The Pivot: From Pig.dev to Muscle Mem

Frustrated by the lack of product-market fit, Pig.dev pivoted to a new venture: Muscle Mem, a caching layer for AI agents.

  • Muscle Mem helps agents “remember” repeatable tasks, freeing them to focus on reasoning-heavy or novel challenges.
  • While no longer focused specifically on Windows, the new project tackles a related bottleneck in AI usability.

“What we’re working on now is directly inspired by and applicable to computer use, just at the developer tooling layer,” Dunteman told TechCrunch.

The Bigger Picture: Why Windows Automation Is So Hard

Dunteman’s experience highlights a critical challenge: agentic technology still struggles with extended use cases and high reliability.

  • Agents degrade in accuracy over long sessions as context windows fill up and costs rise.
  • Users in traditional industries often seek done-for-you automation, not DIY tools.

That’s not to say the space is dead. On the contrary, companies like Microsoft are actively pushing the frontier:

  • In April 2025, Microsoft introduced GUI automation tools for Copilot Studio, available in research preview.
  • In July, it announced an agentic feature in Windows 11 to help users manage system settings.

These advances show that Windows automation remains a high-priority frontier — just one that may be best tackled by deep-pocketed incumbents, not early-stage startups.

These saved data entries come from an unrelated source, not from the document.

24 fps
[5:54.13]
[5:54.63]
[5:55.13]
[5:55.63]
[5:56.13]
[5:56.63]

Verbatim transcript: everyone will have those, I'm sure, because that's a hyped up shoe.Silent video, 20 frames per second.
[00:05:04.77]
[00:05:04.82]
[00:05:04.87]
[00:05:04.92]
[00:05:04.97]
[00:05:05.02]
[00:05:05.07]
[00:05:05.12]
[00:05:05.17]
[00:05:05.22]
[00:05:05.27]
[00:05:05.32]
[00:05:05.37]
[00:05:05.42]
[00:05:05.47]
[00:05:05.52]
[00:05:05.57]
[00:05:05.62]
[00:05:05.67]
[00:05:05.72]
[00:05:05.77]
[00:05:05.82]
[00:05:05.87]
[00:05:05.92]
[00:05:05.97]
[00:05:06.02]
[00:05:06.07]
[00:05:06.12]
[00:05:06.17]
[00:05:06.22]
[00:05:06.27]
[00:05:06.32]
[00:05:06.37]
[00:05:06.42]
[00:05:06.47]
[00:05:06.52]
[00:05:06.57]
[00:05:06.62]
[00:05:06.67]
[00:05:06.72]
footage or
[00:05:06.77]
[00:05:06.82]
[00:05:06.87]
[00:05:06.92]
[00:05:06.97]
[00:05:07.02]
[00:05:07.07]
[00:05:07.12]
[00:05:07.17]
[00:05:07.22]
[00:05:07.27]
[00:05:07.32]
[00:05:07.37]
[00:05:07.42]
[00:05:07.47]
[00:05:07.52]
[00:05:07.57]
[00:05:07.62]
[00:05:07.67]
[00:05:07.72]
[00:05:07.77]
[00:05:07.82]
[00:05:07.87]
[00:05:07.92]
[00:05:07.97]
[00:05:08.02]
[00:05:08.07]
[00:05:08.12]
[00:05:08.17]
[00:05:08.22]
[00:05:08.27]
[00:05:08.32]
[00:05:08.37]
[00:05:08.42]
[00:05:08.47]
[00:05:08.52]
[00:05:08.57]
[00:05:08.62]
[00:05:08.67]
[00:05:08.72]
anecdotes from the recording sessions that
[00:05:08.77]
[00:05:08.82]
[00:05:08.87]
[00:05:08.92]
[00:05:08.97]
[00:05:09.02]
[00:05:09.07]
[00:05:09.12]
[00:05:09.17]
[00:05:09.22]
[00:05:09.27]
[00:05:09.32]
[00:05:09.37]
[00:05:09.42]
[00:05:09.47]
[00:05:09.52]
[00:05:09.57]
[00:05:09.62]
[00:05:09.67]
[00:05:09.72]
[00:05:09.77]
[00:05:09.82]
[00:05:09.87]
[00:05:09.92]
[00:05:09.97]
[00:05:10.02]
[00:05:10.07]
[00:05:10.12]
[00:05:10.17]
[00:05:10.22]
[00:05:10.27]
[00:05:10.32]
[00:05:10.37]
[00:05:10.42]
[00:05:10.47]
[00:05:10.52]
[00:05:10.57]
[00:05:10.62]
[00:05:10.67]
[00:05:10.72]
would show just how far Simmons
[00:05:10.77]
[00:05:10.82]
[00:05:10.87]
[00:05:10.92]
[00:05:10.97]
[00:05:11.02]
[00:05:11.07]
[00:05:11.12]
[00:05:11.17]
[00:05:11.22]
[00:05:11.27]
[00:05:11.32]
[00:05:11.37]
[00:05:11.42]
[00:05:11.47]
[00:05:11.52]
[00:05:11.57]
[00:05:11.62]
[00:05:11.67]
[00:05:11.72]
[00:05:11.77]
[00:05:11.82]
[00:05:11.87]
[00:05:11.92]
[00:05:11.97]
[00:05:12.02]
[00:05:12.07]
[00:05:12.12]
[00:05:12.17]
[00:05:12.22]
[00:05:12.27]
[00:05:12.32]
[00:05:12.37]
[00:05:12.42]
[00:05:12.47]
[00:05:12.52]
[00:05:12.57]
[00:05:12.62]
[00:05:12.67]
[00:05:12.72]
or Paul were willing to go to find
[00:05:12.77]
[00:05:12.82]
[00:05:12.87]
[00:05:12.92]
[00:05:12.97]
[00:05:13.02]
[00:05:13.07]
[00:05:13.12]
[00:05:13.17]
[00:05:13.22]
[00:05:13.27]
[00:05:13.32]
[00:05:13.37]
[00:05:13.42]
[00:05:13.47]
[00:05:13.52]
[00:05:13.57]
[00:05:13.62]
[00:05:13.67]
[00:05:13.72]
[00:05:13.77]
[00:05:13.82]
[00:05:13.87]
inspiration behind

Lessons from Pig.dev’s Journey

The pivot of Pig.dev underscores a recurring theme in AI development today: bold ideas often run into practical bottlenecks.

  • Customer expectations and monetization models matter just as much as technical novelty.
  • Infrastructure gaps — such as memory, context handling, and UI complexity — still hinder reliable long-term agents.
  • The future of agentic computing may lie in composable systems like Muscle Mem, which chip away at the problem from adjacent angles.

Pig.dev may have changed direction, but its story is a valuable case study in how visionary AI tools meet real-world friction.